[What the exercise asks]
Write out each record in full and exactly as given. Skip any pictures.

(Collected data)

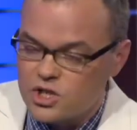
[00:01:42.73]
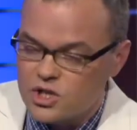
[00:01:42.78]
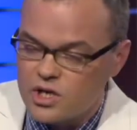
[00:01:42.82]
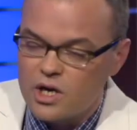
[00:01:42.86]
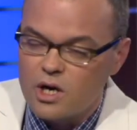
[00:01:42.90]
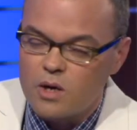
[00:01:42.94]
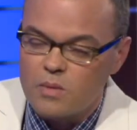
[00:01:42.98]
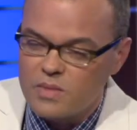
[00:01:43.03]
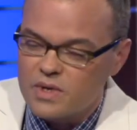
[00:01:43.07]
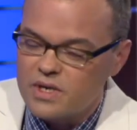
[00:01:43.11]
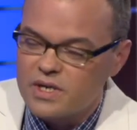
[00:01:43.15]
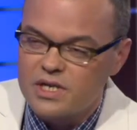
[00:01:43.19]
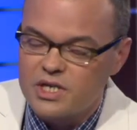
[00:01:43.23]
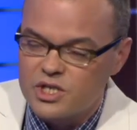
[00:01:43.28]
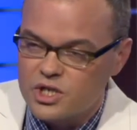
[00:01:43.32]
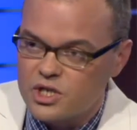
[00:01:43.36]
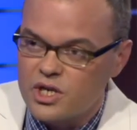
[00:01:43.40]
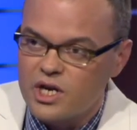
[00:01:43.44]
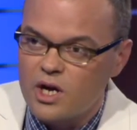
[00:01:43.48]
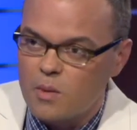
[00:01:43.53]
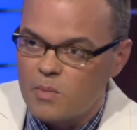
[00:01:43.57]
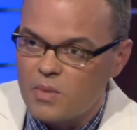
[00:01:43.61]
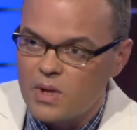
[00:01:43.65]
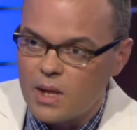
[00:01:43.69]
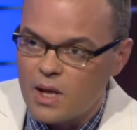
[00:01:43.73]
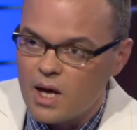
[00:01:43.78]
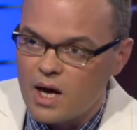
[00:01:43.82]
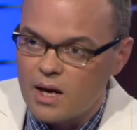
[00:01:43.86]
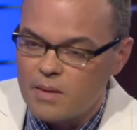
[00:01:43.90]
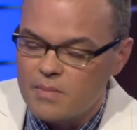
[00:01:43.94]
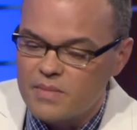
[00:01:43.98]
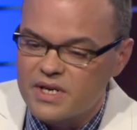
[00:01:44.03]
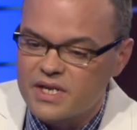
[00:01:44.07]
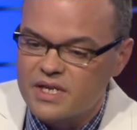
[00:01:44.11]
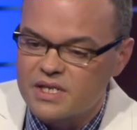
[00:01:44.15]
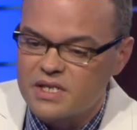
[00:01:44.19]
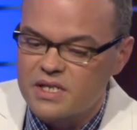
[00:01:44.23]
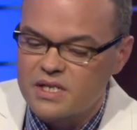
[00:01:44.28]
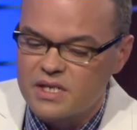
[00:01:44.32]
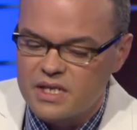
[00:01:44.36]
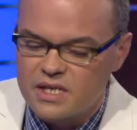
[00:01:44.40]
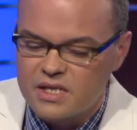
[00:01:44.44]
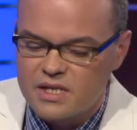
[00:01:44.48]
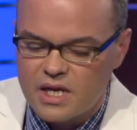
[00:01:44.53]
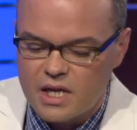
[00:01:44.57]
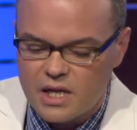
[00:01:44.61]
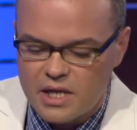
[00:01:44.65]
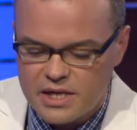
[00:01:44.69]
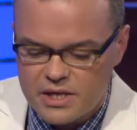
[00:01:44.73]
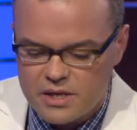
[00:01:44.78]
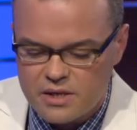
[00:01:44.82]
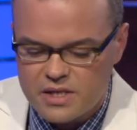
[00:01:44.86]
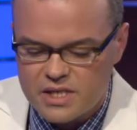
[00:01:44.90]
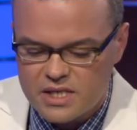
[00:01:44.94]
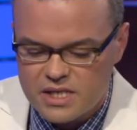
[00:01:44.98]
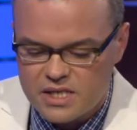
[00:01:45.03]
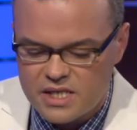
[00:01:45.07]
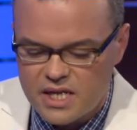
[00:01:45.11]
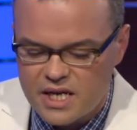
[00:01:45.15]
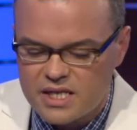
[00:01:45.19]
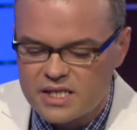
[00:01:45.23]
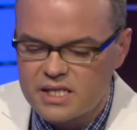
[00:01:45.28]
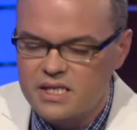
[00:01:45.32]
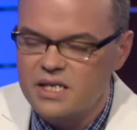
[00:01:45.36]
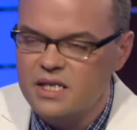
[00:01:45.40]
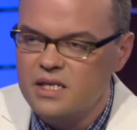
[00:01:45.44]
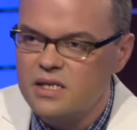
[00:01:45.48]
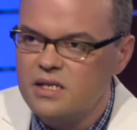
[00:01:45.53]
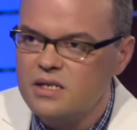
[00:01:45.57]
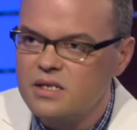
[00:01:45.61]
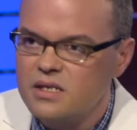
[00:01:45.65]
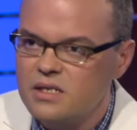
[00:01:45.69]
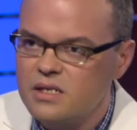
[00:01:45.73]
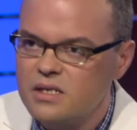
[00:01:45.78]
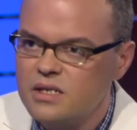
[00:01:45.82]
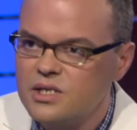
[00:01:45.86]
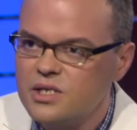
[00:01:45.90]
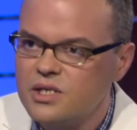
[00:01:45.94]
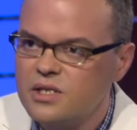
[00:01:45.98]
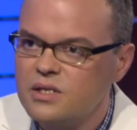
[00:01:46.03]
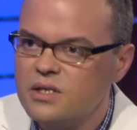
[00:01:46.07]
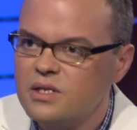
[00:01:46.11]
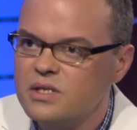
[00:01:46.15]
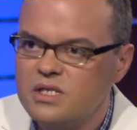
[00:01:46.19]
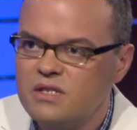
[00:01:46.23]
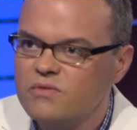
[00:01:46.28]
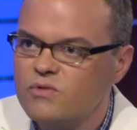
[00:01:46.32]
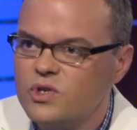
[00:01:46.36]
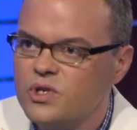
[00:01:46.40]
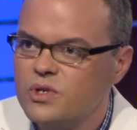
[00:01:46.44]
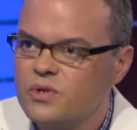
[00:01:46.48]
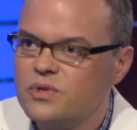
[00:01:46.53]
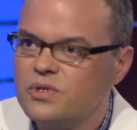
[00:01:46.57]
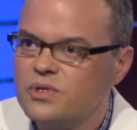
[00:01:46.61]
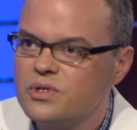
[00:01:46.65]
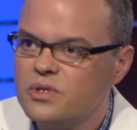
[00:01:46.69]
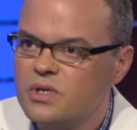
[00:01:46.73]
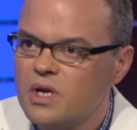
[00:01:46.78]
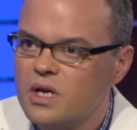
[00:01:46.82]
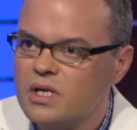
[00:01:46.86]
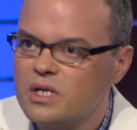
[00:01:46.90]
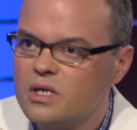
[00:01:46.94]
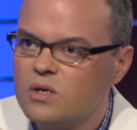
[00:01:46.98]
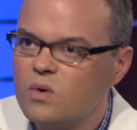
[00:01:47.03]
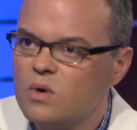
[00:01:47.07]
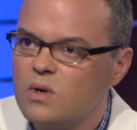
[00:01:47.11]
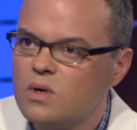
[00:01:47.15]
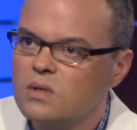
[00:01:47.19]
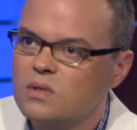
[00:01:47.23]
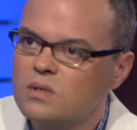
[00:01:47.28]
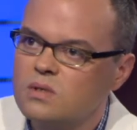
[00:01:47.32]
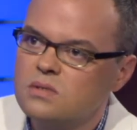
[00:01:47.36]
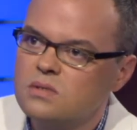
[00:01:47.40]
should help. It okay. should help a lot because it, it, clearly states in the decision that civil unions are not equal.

[Exercise answer]
[00:01:42.73]
[00:01:42.78]
[00:01:42.82]
[00:01:42.86]
[00:01:42.90]
[00:01:42.94]
[00:01:42.98]
[00:01:43.03]
[00:01:43.07]
[00:01:43.11]
[00:01:43.15]
[00:01:43.19]
[00:01:43.23]
[00:01:43.28]
[00:01:43.32]
[00:01:43.36]
[00:01:43.40]
[00:01:43.44]
[00:01:43.48]
[00:01:43.53]
[00:01:43.57]
[00:01:43.61]
[00:01:43.65]
[00:01:43.69]
[00:01:43.73]
[00:01:43.78]
[00:01:43.82]
[00:01:43.86]
[00:01:43.90]
[00:01:43.94]
[00:01:43.98]
[00:01:44.03]
[00:01:44.07]
[00:01:44.11]
[00:01:44.15]
[00:01:44.19]
[00:01:44.23]
[00:01:44.28]
[00:01:44.32]
[00:01:44.36]
[00:01:44.40]
[00:01:44.44]
[00:01:44.48]
[00:01:44.53]
[00:01:44.57]
[00:01:44.61]
[00:01:44.65]
[00:01:44.69]
[00:01:44.73]
[00:01:44.78]
[00:01:44.82]
[00:01:44.86]
[00:01:44.90]
[00:01:44.94]
[00:01:44.98]
[00:01:45.03]
[00:01:45.07]
[00:01:45.11]
[00:01:45.15]
[00:01:45.19]
[00:01:45.23]
[00:01:45.28]
[00:01:45.32]
[00:01:45.36]
[00:01:45.40]
[00:01:45.44]
[00:01:45.48]
[00:01:45.53]
[00:01:45.57]
[00:01:45.61]
[00:01:45.65]
[00:01:45.69]
[00:01:45.73]
[00:01:45.78]
[00:01:45.82]
[00:01:45.86]
[00:01:45.90]
[00:01:45.94]
[00:01:45.98]
[00:01:46.03]
[00:01:46.07]
[00:01:46.11]
[00:01:46.15]
[00:01:46.19]
[00:01:46.23]
[00:01:46.28]
[00:01:46.32]
[00:01:46.36]
[00:01:46.40]
[00:01:46.44]
[00:01:46.48]
[00:01:46.53]
[00:01:46.57]
[00:01:46.61]
[00:01:46.65]
[00:01:46.69]
[00:01:46.73]
[00:01:46.78]
[00:01:46.82]
[00:01:46.86]
[00:01:46.90]
[00:01:46.94]
[00:01:46.98]
[00:01:47.03]
[00:01:47.07]
[00:01:47.11]
[00:01:47.15]
[00:01:47.19]
[00:01:47.23]
[00:01:47.28]
[00:01:47.32]
[00:01:47.36]
[00:01:47.40]
should help. It okay. should help a lot because it, it, clearly states in the decision that civil unions are not equal.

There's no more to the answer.